UN technical bodies review the safety and efficacy of disease control commodities supplied to developing countries. The review process for ITNs is spearheaded by the World Health Organization Pesticide Evaluation Scheme (WHOPES). It has taken recent applicants two years on average to complete.  During this time, independently evaluated and cheaper products are barred from competing for Global Fund contracts, which now all require WHOPES recommendation. This has inadvertently enabled two manufacturers— Vestergard Frandsen SA and Sumitomo Chemicals Ltd—to preserve a near monopoly on public contracts for ITNs, keeping prices high and wasting public funds. The U.S. government alone has opened competition to qualified alternatives. WHOPES review focuses solely on product efficacy and ignores good manufacturing practices, such as the safety of factory workers handling insecticides used with the nets.

Yet for 19 of the 30 anti-malarial drugs the Global Fund approves for purchase with its financing, good manufacturing practices is the only criteria required to compete. None of these drugs have been submitted to the WHO, US Food and Drug Administration or any stringent regulatory authority for testing—in fact only two out of the 30 have received regulatory approval. The Fund has consciously allowed smaller drug companies to compete for its grant money without ensuring the drugs are safe or even that they work at all. This continues a bias against Big Pharma which was evident a few years ago in the desire to treat HIV sufferers, when 18 drugs made in India and purchased with taxpayer funds were found to be of unknown quality. Perhaps worse is that some of the new untested medicines are made in Europe, and hence directly condoned by EU country Governments—notably Belgium and Italy.

We recently voiced these concerns in a public meet-and-greet with the new Global Fund Chief, Dr. Michel Kazatchkine. He attributed the Fund’s incongruous policies and political predilections to growing pains, and assured that the Fund would resolve matters. A recent study in the Lancet, a British medical journal, correlated poor grant performance with Global Fund money stewarded by recipient governments. In several countries, mismanagement prompted the Fund to withdraw grants, most recently in Uganda. The former Health Minister is charged with embezzling funds intended to buy medicines. But while the World Bank continues to cite worries of corruption in Uganda, the Fund recently announced it would unlock $26 million for Tuberculosis control.

The U.S. General Accounting Office recommends more rigorous oversight of the Fund’s in-country accountants and comprehensive risk management systems to forecast errant grants. And with the Fund financing two-thirds of malaria control globally and much of TB and HIV control, it is essential improvements are made and quickly.

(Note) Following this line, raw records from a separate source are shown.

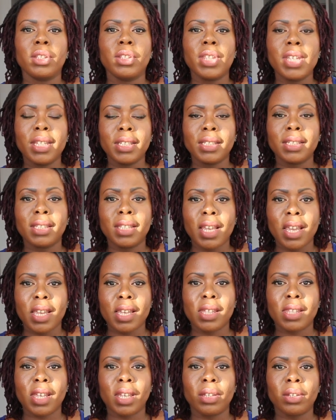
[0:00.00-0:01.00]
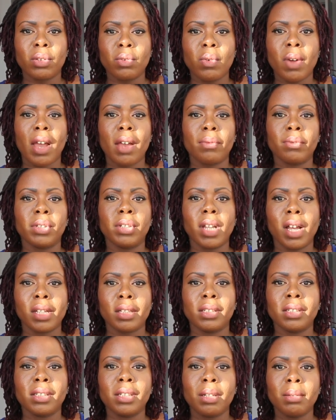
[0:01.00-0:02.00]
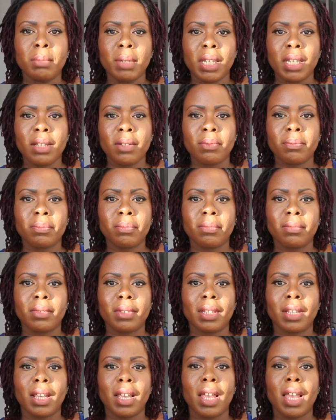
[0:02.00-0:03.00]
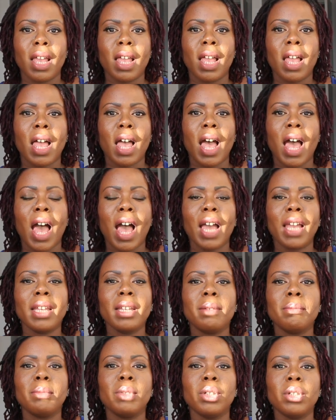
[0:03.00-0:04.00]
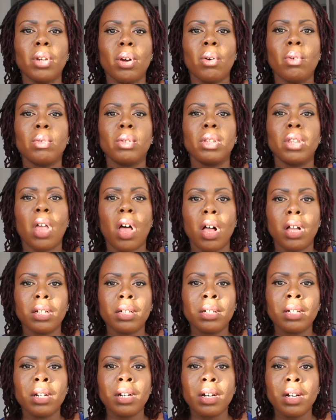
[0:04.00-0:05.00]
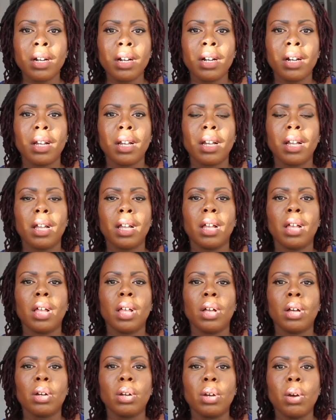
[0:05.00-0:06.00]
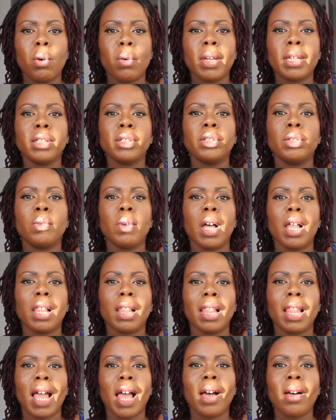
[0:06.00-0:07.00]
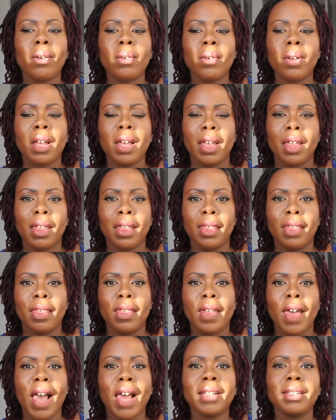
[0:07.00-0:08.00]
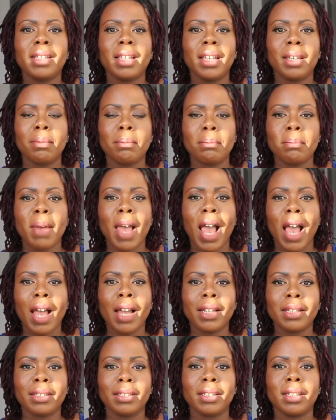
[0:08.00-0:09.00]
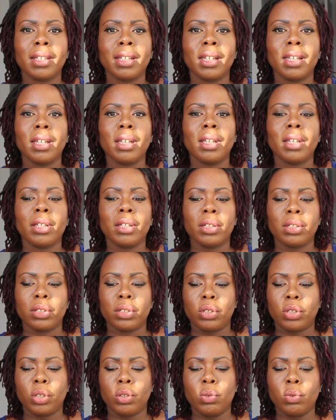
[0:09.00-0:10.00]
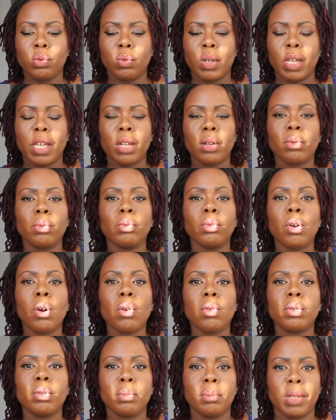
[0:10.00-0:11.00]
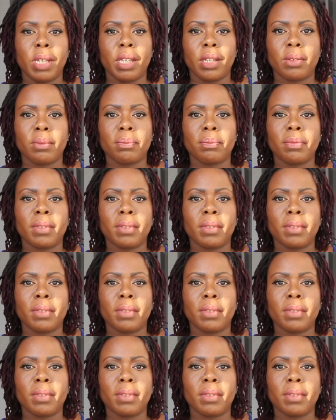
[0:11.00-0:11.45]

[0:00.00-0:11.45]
this thing that you have done to me, I am no longer going to allow that impact to erode me.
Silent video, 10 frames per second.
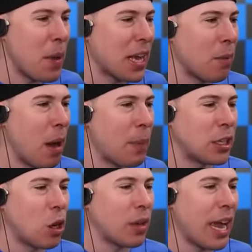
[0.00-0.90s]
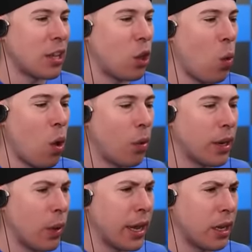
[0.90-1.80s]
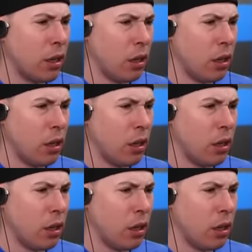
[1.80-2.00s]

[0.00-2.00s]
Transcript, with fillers: pick him up, it's okay. Don't worry. Wait,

With power comes responsibility. The Fund should be supported by the G8, but it must be held to a higher standard. Its grant performance must be measured in epidemiological and not speculative terms. It should strengthen and balance its regulatory requirements—and notably withdraw unproved medicines from its listings. It should developer stronger safeguards against and penalties for corruption. And its doing so should be required by the G8 before doubling its budget.

Philip Coticelli is the Research and Communications Manager at Africa Fighting Malaria. Roger Bate is a Resident Fellow at the American Enterprise Institute.